|Photoshopped image of the team|
3 additional members has been engulfed by the mission. Anna doesn't have much time but is very interested so she will get some task that will make the game better but is not a crucial element. I will propose either listening to the music in different settings, gather more info about neurology or something else. The other new member is Felix, he likes to program in python and can make music. We concluded that having two musicians is a delicate issue, we don't want what we say in sweden "The more chefs the worse the soup". Even though it's nice to have the same kind of music through the game to make a stable feeling, it could work having different music during the cut-scenes. I don't know, we'll see.
I've also managed to get a graphic designer that's really good, he has no experience in vector graphics but he can make amazing 3d art. I think we'll either ditch the vector graphics or I'll teach him basics to see if he catches on.
To make the graphics we will make some kind of chart of graphics needed. Anybody in the team (and outsiders?) can upload images and we'll give feedback and chose the most fitting images.
The following pictures is about the graphical interface design. I spent the day mostly making cognitive walkthroughs and visualising the game. This is to discover problems and testing design solutions to see what works best. I just drew the pictures to show you some of my early thoughts, I really just go through them in my head and just write down the end result when I'm done (I'm not yet done). I want to show you how I work so I present to you more sketches!
The process of playing is about having a blank sheet with just stemcells and nutrition, then place neurons and nano-robots to make a defence or solve a puzzle. (There will be tower defense levels and puzzle levels).
So the player will go from that ->
To this down here.
This means that the player will spend allot of time placing and rearranging neurons (the blue ones with "tails" connecting to each other), so we want that part to be as pleasurable as possible. Nice juicy soundeffects and an easy to use interface design. So I spend allot of time thinking about how exactly the neurons will be placed upon this micro world.

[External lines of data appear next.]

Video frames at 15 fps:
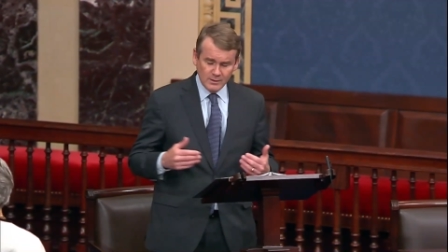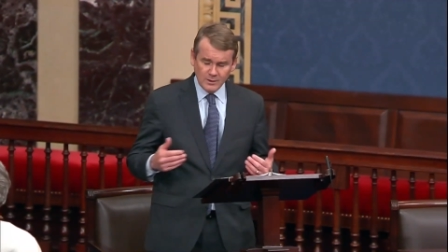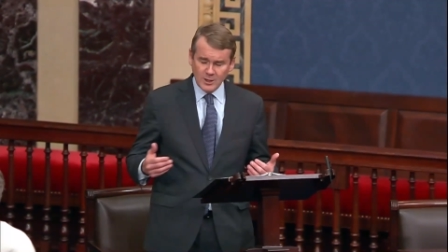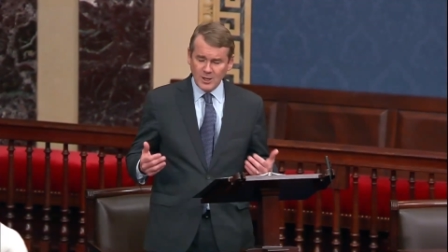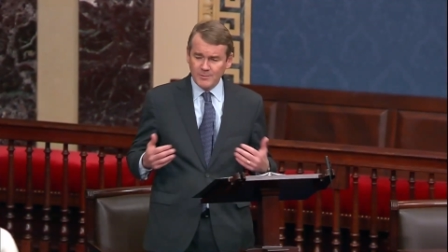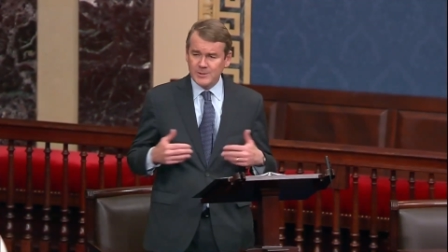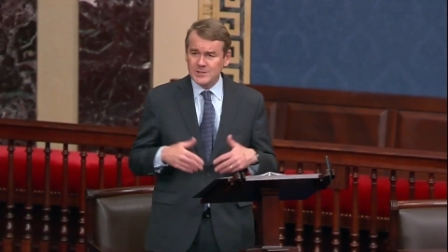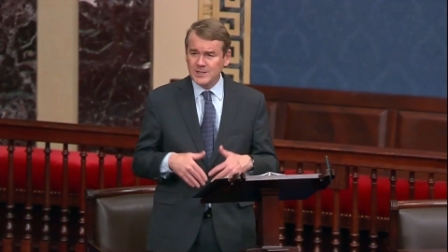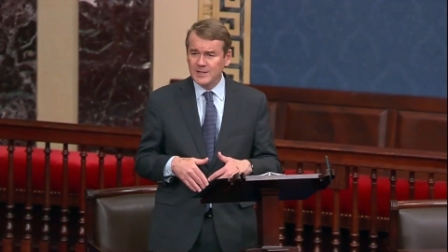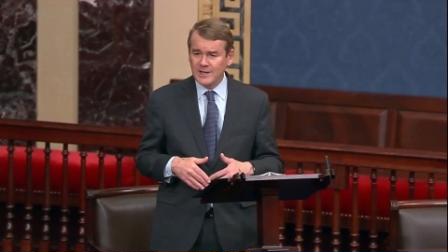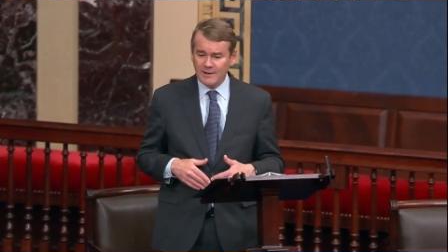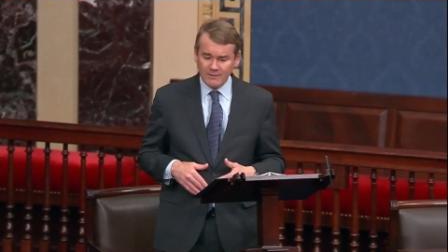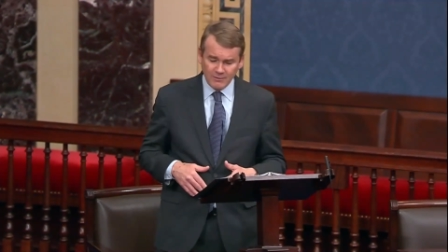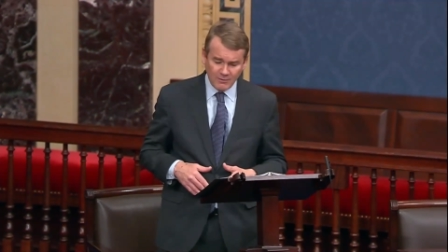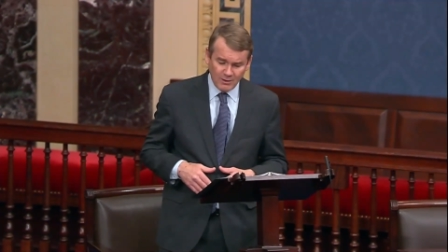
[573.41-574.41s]
Coming
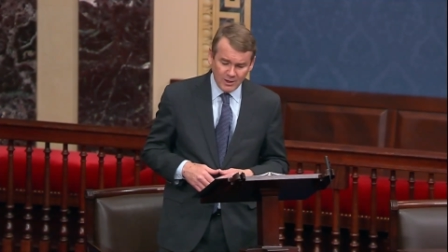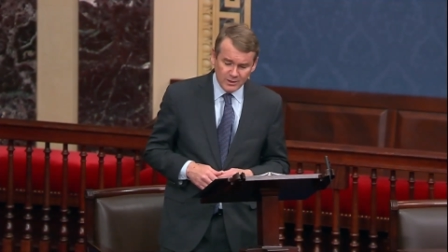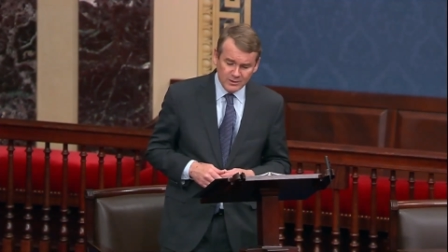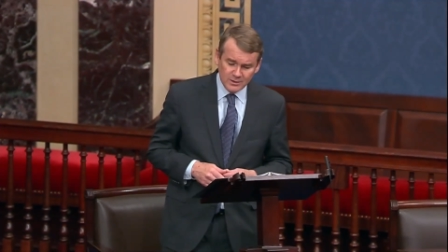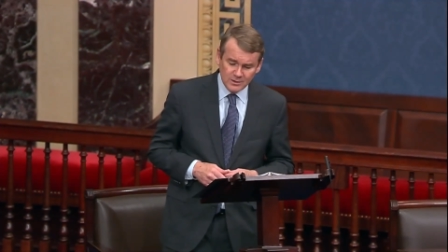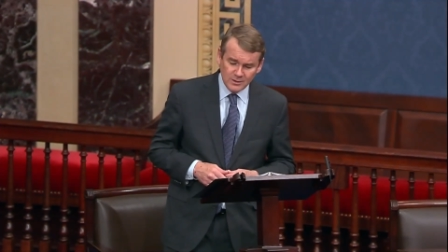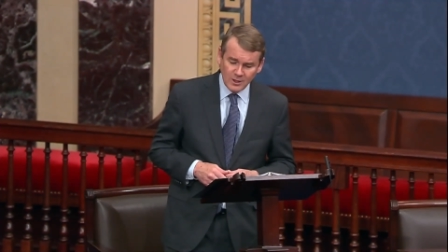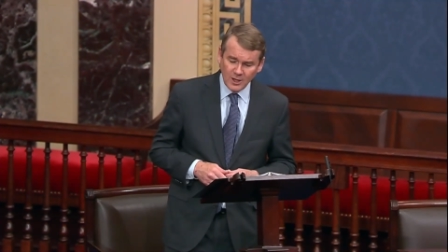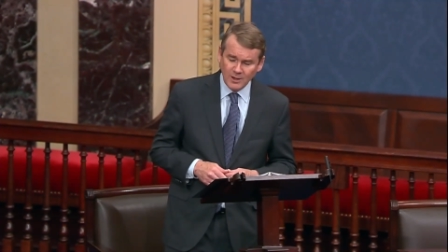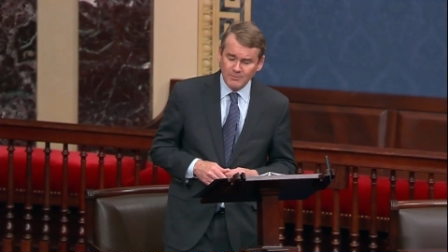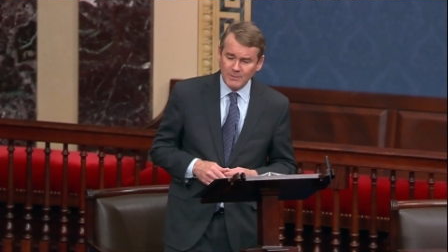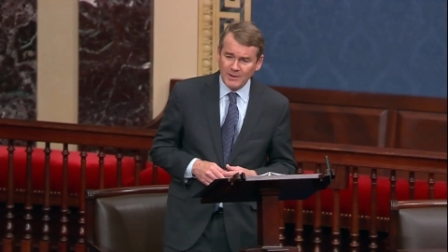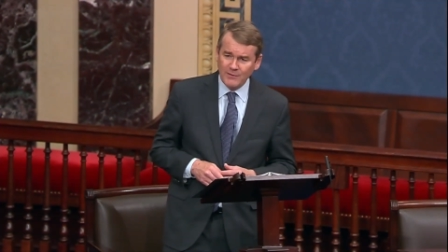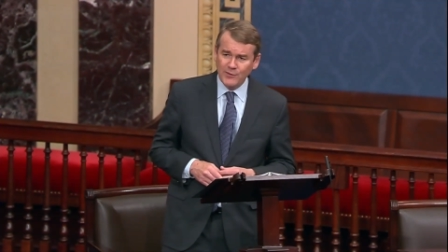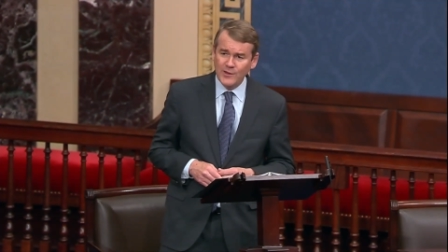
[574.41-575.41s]
together on, on
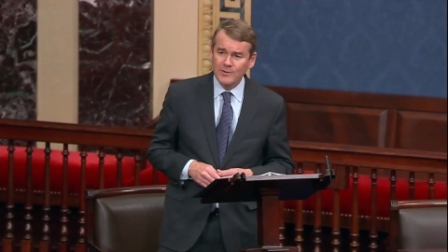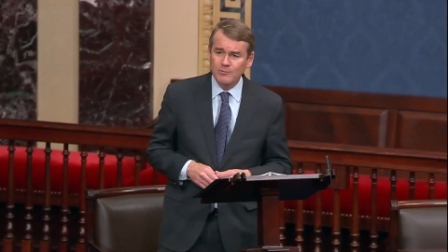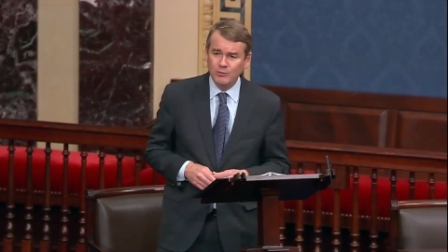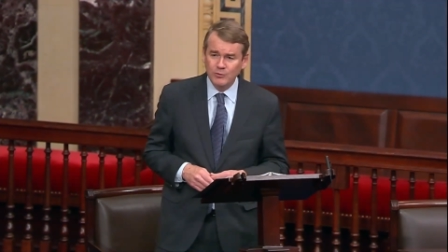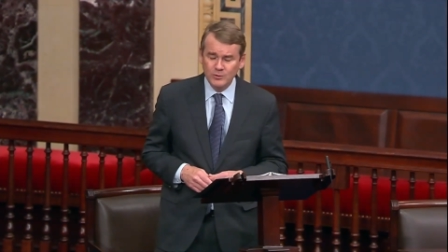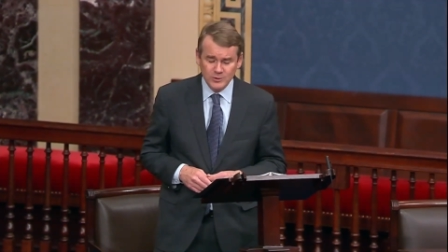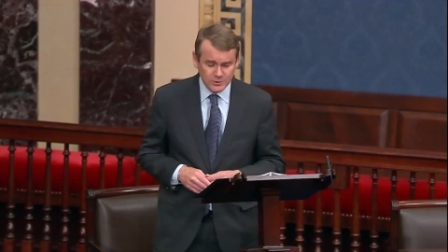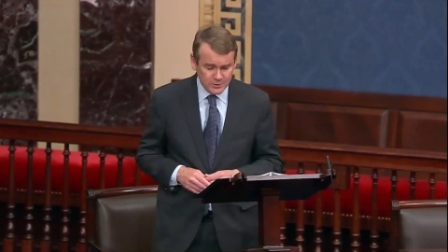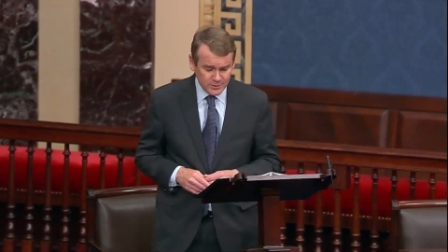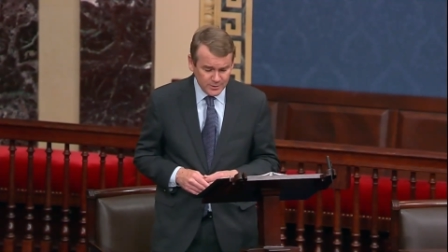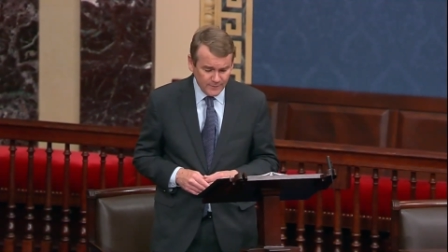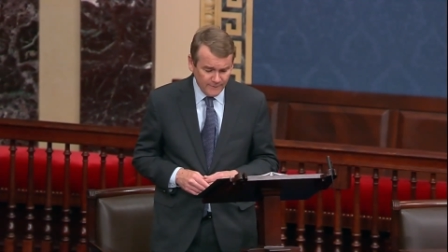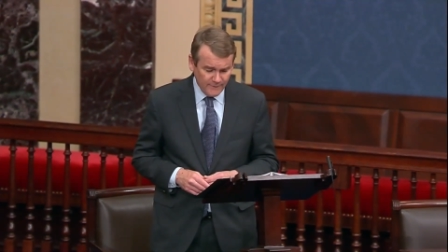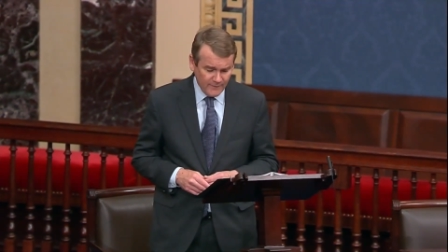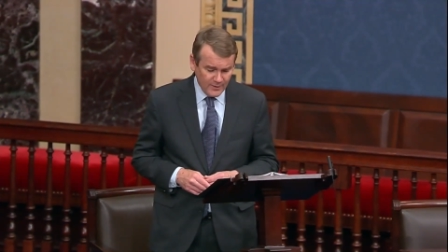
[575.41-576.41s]
methane pollution
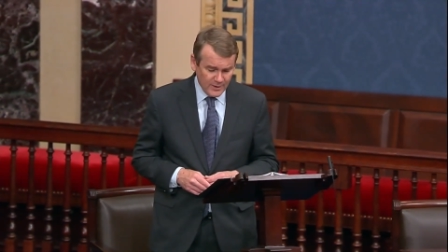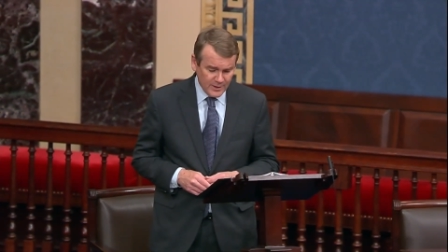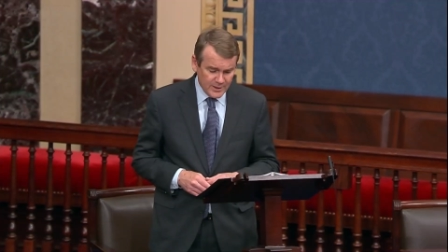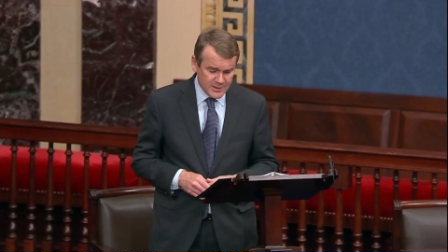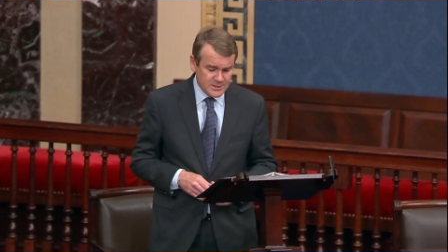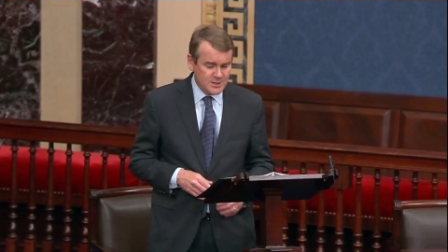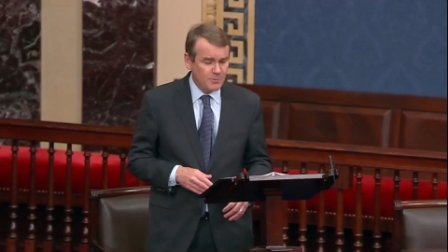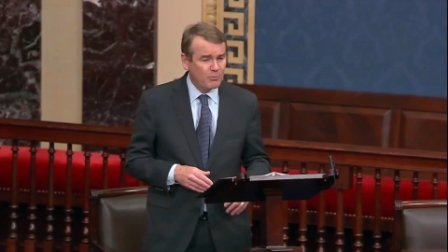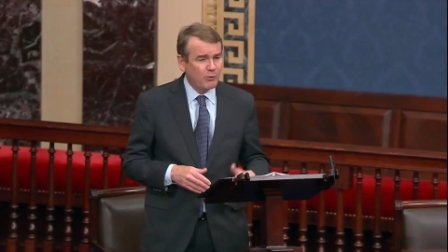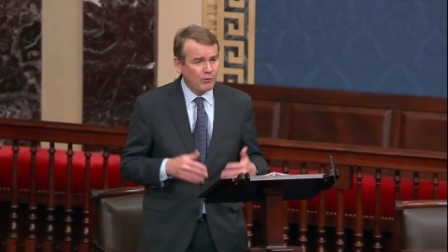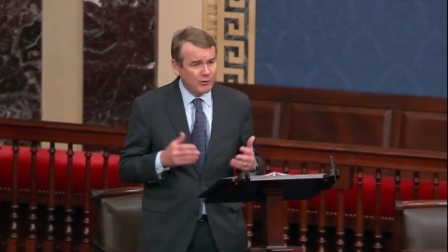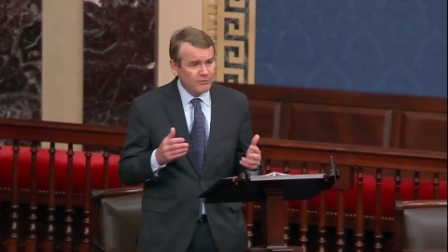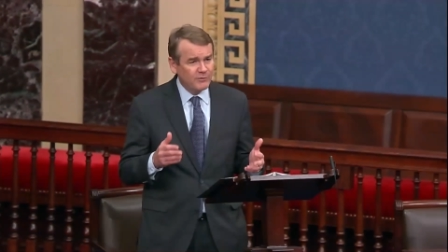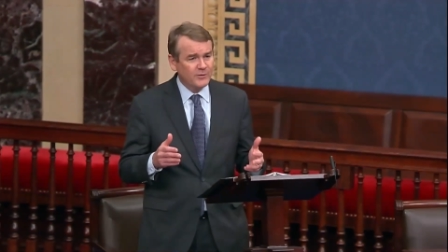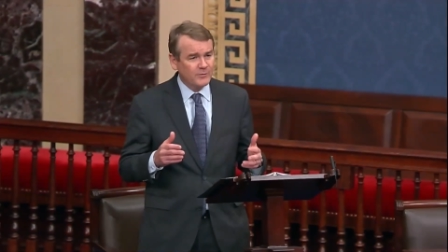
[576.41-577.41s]
is the
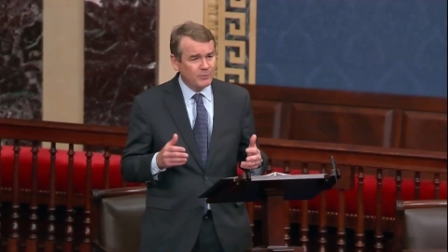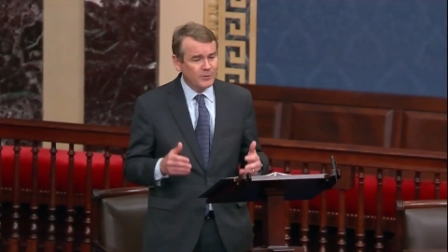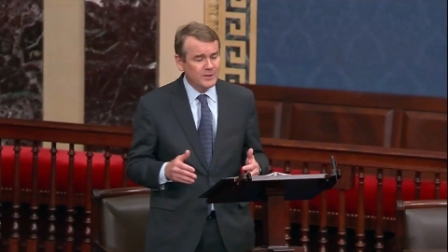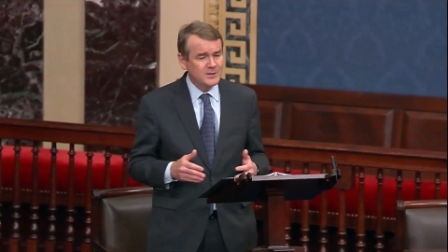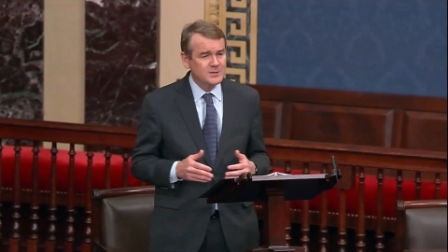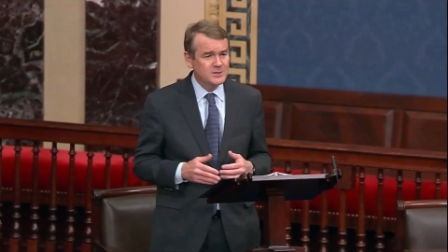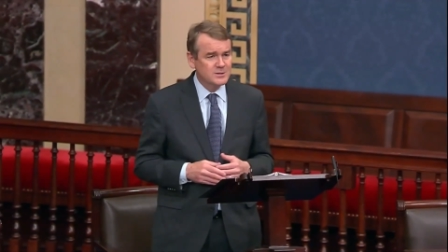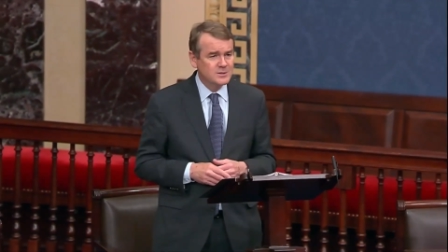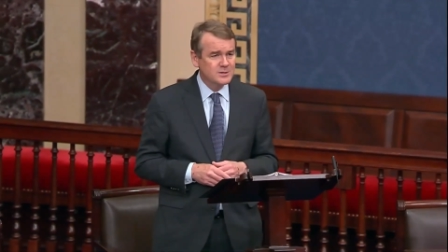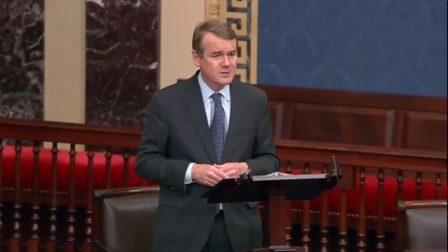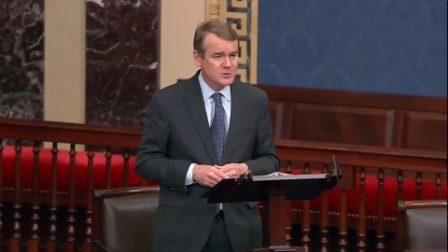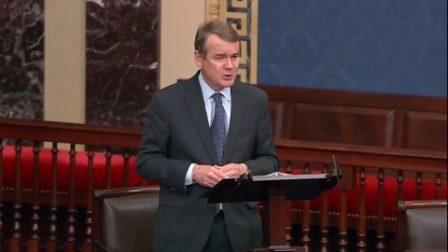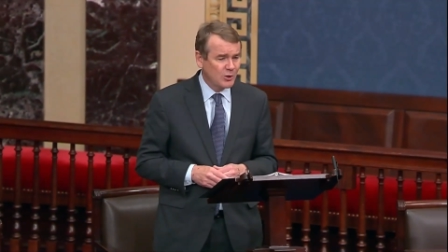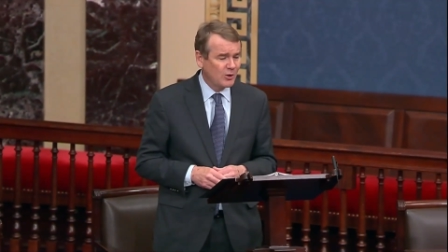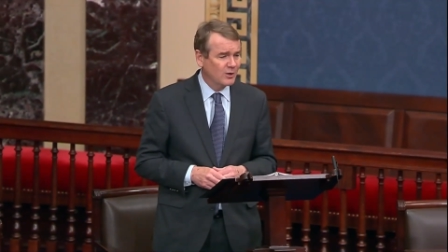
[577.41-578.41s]
perfect place to
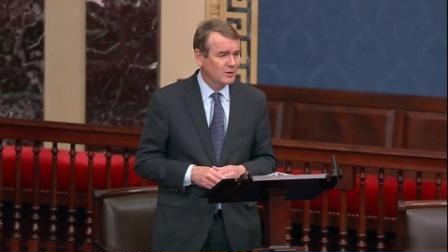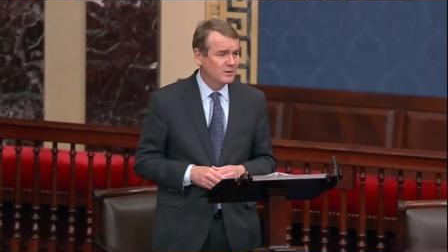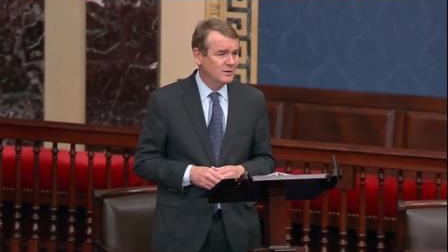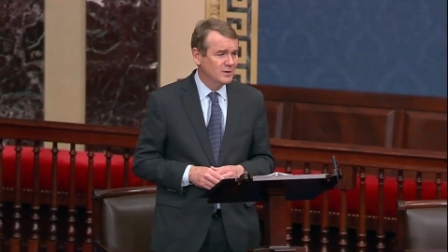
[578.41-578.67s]
start.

|navigation and stemcell to neuron GUI|
In this right picture. The bottom 4 frames are about touching and draggin a stemcell from the middle of the screen to where you want to put it. There is allot of way you could do this and it all comes down to what commands the user likes to do. On a touchpad there is touching, dragging, swiping, tapping and when you combine both hands, there is like no end to the possibilities.
The menu that pops up could pop up at the bottom but in this case it pops up right where the stemcell is placed, this is nice since the player wont need to change eye-focus to much or make big movements with the hand. The brain also recognises objects near to each other to be associated (law of proximity) so that makes it more 'logical' and graspable for the brain to accept the idea that this menu is about this stemcell.
After this menu where you might choose to develop this stemcell to for example a neuron, this neuron will need an axon, so touching and dragging would be nice for this. This is pictured in the last frame.
First 6 frames are about navigation. The game area will be bigger than the screen and we can't have enough neurons jammed into one screen (because we need to be able to pinpoint and touch them). So a small map could be shown in the lower left, this could open a map-screen where you touch where of the map you want to see. To quickly change this area without going through the map-screen we could have arrows beside the map-icon to step to the left for example. Instead of this we could have a possibility like touching wherever on the screen can make you "grab" it and move it around like you can do in google maps for example. So when thinking about this and testing playing the game in the mind you can discover the crash of commands when you want to grab a stemcell from the middle and put it somewhere, will the program move the screen or will it grab a stemcell? When the game is full of neurons and stuff and you want to move the screen, you don't want the menues of different neurons to pop upp, you want to move the screen. Looking for an empty square to grab can be frustrating for the user.
Left picture. When a stemcell is placed and you are able to grow an axon from it, this is what I think I will use. Once the stemcell is placed I think that instead of first choosing what the cell will develop to, the program will assume you will be developing to a neuron so even though this 'chosing menu' will appear from the bottom, the possibility is there to save like 0,5 seconds and just grow the axon directly. And this action of pressing a direction to grow it in will turn the stemcell into a neuron and directly start to grow the axon. Also with this we can have a strain of dna at the bottom and if the player wants to develop another kind of cell she can just press that button and she will see that it means that we inject another part of the dna into the cell. This will give the implicit knowledge that different dna-strands changes what happens in a cell. I really like this idea, I think I will use something like this.
So pros and cons are discovered through cognitive walkthrough. Allot of trial and error is what it's about, and I like it. I love to visualize things and just sit meditative style and really fast go through scenarios.
We have also made an appointment with another proffessor who know more about embryology so that we can understand the process of making neurons from stemcells.
The story is going forward and now we have frequent short meeting every week to see if everyone is doing well.
Thanks for checking my blog out, stay curious!